- Opening Delimiter -
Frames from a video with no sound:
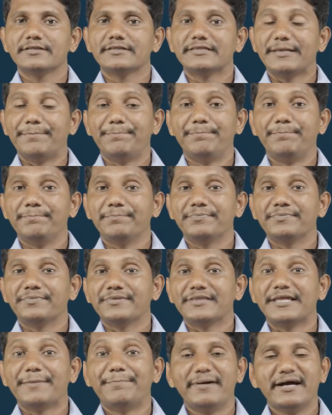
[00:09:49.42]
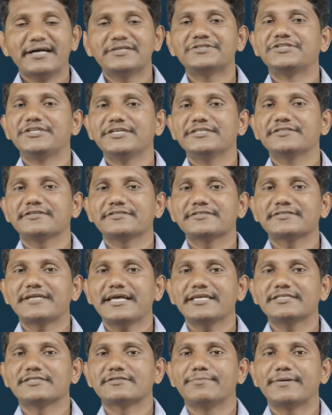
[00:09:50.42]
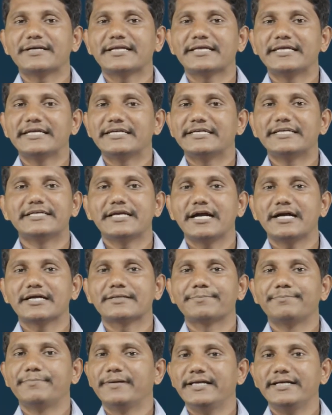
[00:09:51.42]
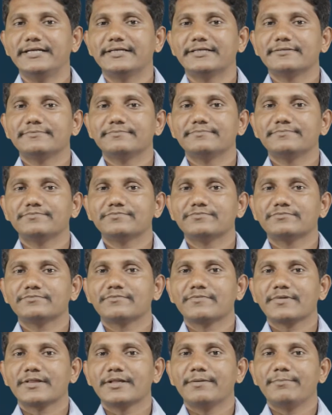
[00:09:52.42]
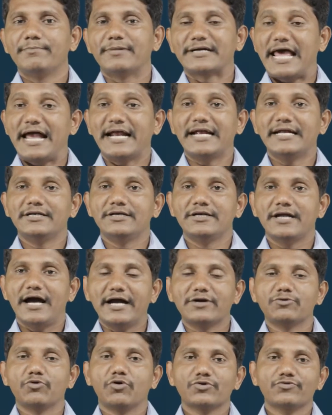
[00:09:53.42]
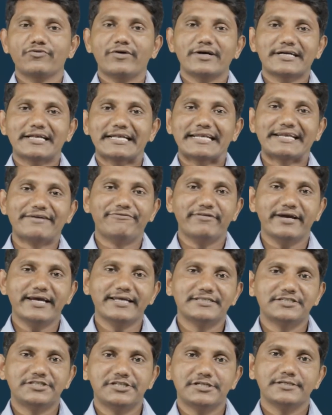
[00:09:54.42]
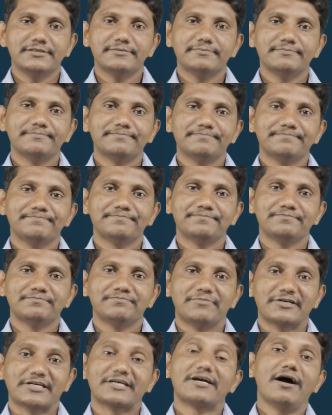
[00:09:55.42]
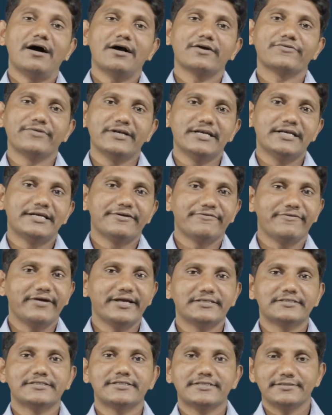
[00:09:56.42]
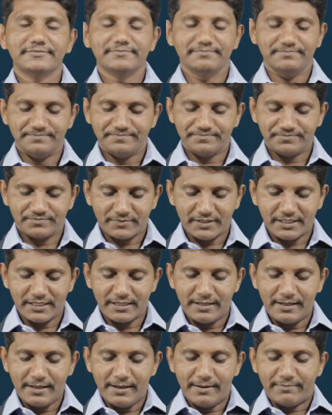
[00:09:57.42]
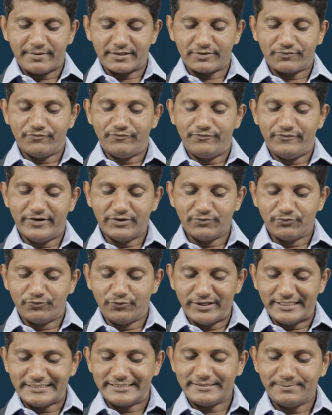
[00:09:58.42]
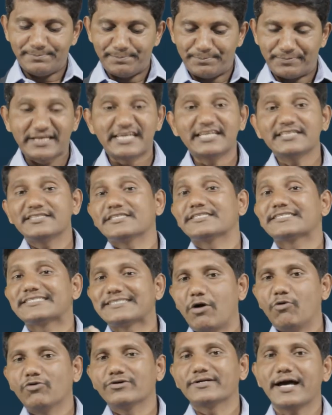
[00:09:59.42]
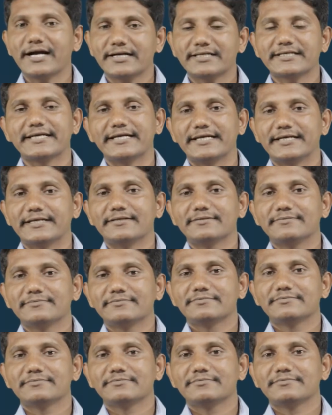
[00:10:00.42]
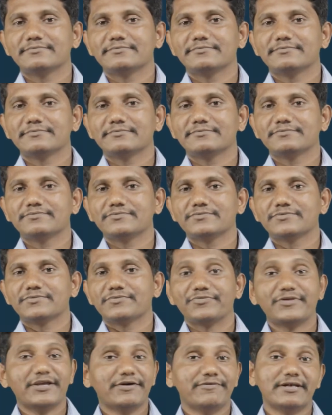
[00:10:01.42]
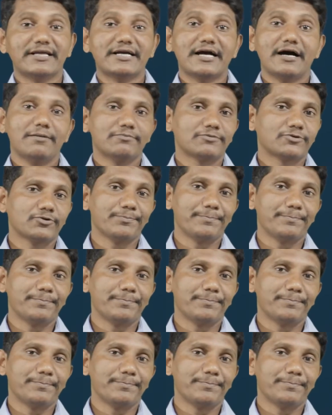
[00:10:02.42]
They, they beat Jesus Christ, but he did not beat. But I, I don't want revenge, but God will revenge. But when we preach sound doctrine, they will come to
- Closing Delimiter -
Your assignment:
Your answer must be an exact transcription of the records above, minus the pictures.

Response below:
Frames from a video with no sound:
[00:09:49.42]
[00:09:50.42]
[00:09:51.42]
[00:09:52.42]
[00:09:53.42]
[00:09:54.42]
[00:09:55.42]
[00:09:56.42]
[00:09:57.42]
[00:09:58.42]
[00:09:59.42]
[00:10:00.42]
[00:10:01.42]
[00:10:02.42]
They, they beat Jesus Christ, but he did not beat. But I, I don't want revenge, but God will revenge. But when we preach sound doctrine, they will come to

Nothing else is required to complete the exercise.